Segment Start: RECORD EXCERPTS
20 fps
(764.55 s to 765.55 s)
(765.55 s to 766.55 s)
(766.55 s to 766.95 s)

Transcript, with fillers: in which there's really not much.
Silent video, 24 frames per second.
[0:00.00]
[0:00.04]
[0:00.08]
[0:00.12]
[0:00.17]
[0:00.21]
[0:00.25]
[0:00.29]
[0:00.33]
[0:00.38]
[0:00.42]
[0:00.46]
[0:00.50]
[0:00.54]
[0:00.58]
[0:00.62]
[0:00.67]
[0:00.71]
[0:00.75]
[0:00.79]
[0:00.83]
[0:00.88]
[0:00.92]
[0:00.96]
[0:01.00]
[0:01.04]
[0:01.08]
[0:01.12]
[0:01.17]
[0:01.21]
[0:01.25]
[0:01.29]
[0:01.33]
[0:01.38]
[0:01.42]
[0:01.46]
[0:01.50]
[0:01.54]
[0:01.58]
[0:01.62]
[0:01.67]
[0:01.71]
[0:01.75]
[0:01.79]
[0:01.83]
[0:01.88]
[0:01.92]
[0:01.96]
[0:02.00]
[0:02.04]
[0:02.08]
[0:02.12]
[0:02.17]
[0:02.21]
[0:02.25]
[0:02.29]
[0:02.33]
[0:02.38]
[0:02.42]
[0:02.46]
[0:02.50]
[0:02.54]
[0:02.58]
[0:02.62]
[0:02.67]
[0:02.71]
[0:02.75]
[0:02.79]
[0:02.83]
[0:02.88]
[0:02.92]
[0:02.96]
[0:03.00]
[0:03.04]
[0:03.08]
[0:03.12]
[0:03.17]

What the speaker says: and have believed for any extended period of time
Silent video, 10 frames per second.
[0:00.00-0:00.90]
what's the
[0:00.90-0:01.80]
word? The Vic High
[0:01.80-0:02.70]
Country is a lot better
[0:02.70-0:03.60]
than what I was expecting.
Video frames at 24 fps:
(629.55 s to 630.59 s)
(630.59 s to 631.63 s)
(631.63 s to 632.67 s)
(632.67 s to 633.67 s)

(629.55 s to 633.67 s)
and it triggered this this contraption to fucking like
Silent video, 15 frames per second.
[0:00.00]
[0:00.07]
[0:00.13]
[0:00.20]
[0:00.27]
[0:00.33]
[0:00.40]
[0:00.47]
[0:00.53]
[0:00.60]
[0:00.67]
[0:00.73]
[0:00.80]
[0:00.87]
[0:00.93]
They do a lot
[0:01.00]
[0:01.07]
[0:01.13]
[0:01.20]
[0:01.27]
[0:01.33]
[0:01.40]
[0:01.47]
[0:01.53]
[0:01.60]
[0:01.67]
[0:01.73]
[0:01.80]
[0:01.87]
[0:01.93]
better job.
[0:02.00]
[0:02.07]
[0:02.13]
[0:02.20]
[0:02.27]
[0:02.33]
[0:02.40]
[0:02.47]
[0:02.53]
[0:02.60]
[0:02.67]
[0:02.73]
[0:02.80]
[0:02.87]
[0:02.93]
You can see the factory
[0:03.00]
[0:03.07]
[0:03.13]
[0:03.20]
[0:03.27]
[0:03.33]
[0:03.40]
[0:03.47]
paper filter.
Segment End: RECORD EXCERPTS
**WORK TASK:**
In the listing, find every line containing the word "Silent" and list it.

**RESULT:**
Silent video, 24 frames per second.
Silent video, 10 frames per second.
Silent video, 15 frames per second.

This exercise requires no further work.